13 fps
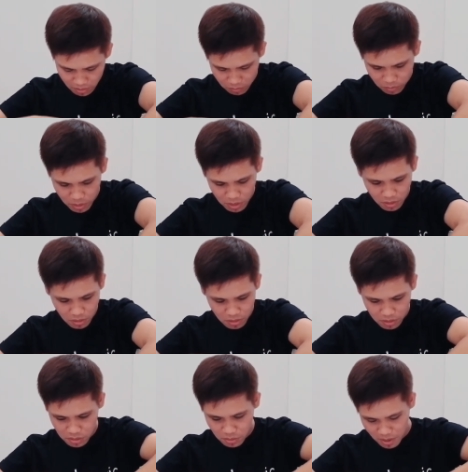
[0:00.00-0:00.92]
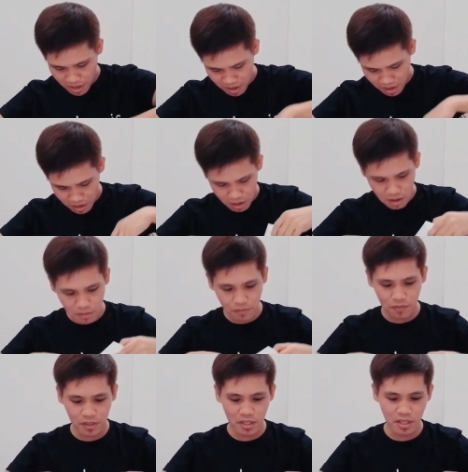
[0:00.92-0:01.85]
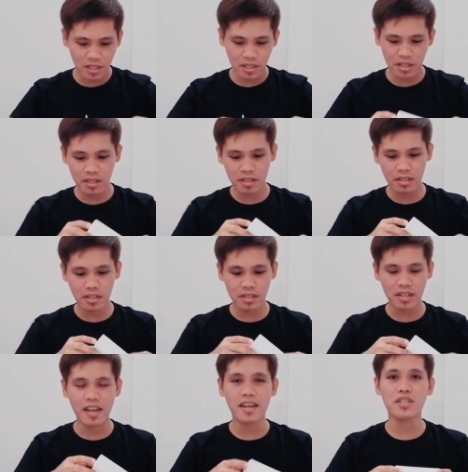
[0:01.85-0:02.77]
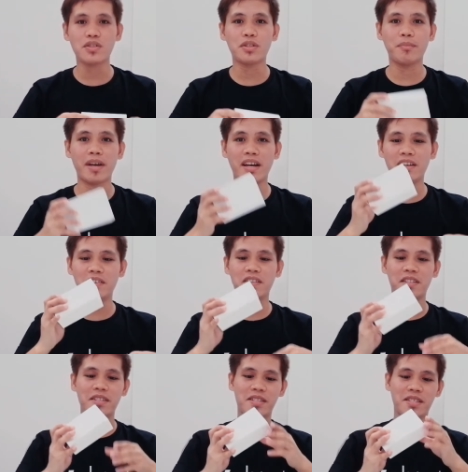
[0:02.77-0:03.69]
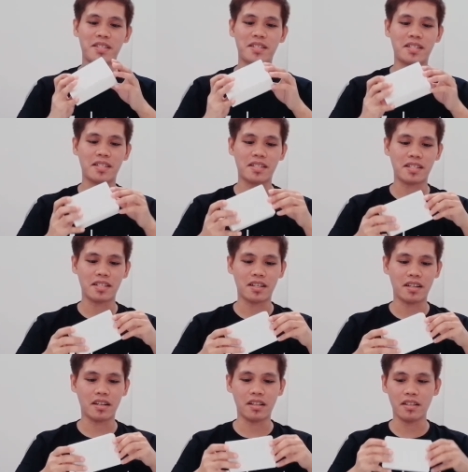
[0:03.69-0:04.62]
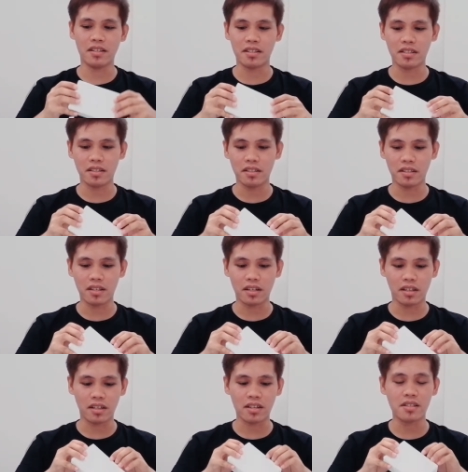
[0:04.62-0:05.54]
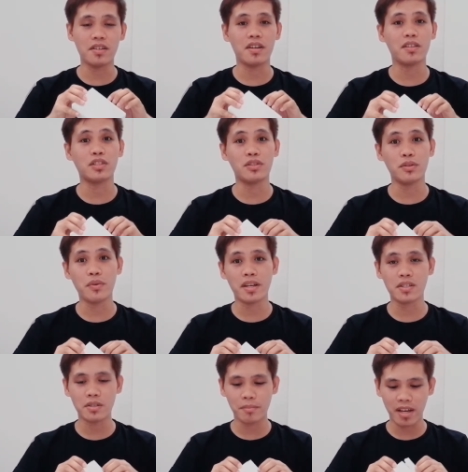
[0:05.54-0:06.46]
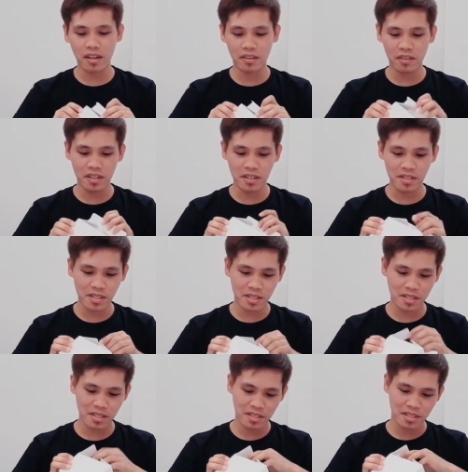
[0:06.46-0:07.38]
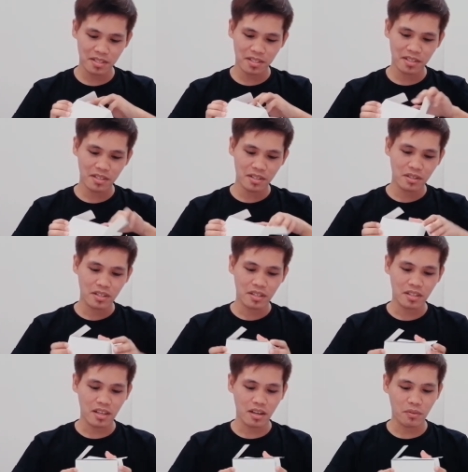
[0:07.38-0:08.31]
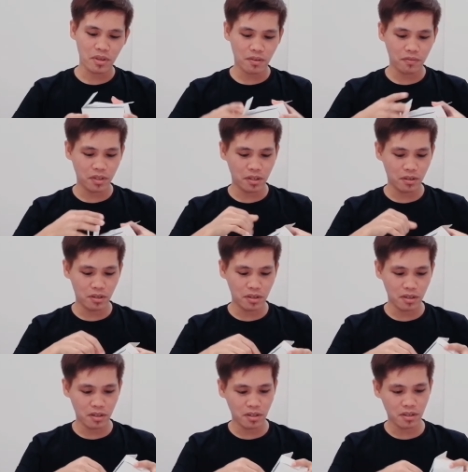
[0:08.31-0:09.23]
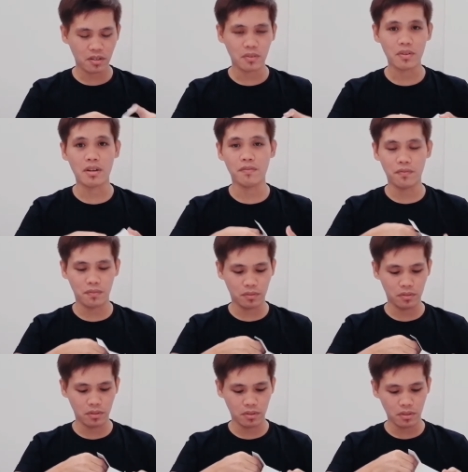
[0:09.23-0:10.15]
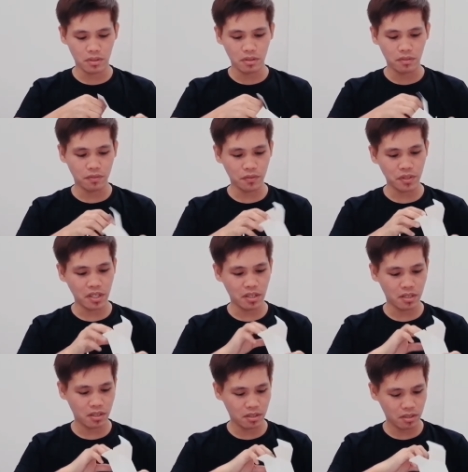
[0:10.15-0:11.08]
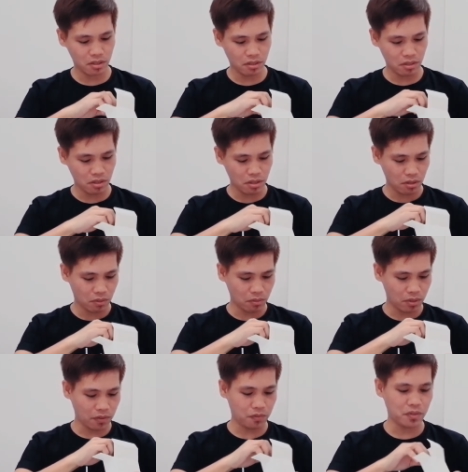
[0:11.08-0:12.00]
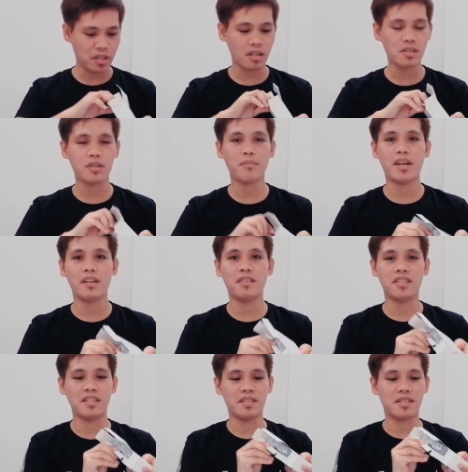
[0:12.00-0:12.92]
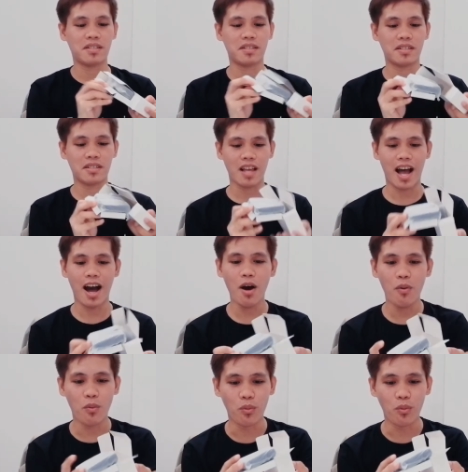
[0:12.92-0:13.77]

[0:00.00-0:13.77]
We also have these extra batteries. Yes, there are 2 extra batteries. Yeah, we have here and 3. We have 3 extra batteries. Ow!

####################

## TASK DIRECTIONS
Exact copy, no pictures: please print the data above once more.

## WRITTEN ANSWER
13 fps
[0:00.00-0:00.92]
[0:00.92-0:01.85]
[0:01.85-0:02.77]
[0:02.77-0:03.69]
[0:03.69-0:04.62]
[0:04.62-0:05.54]
[0:05.54-0:06.46]
[0:06.46-0:07.38]
[0:07.38-0:08.31]
[0:08.31-0:09.23]
[0:09.23-0:10.15]
[0:10.15-0:11.08]
[0:11.08-0:12.00]
[0:12.00-0:12.92]
[0:12.92-0:13.77]

[0:00.00-0:13.77]
We also have these extra batteries. Yes, there are 2 extra batteries. Yeah, we have here and 3. We have 3 extra batteries. Ow!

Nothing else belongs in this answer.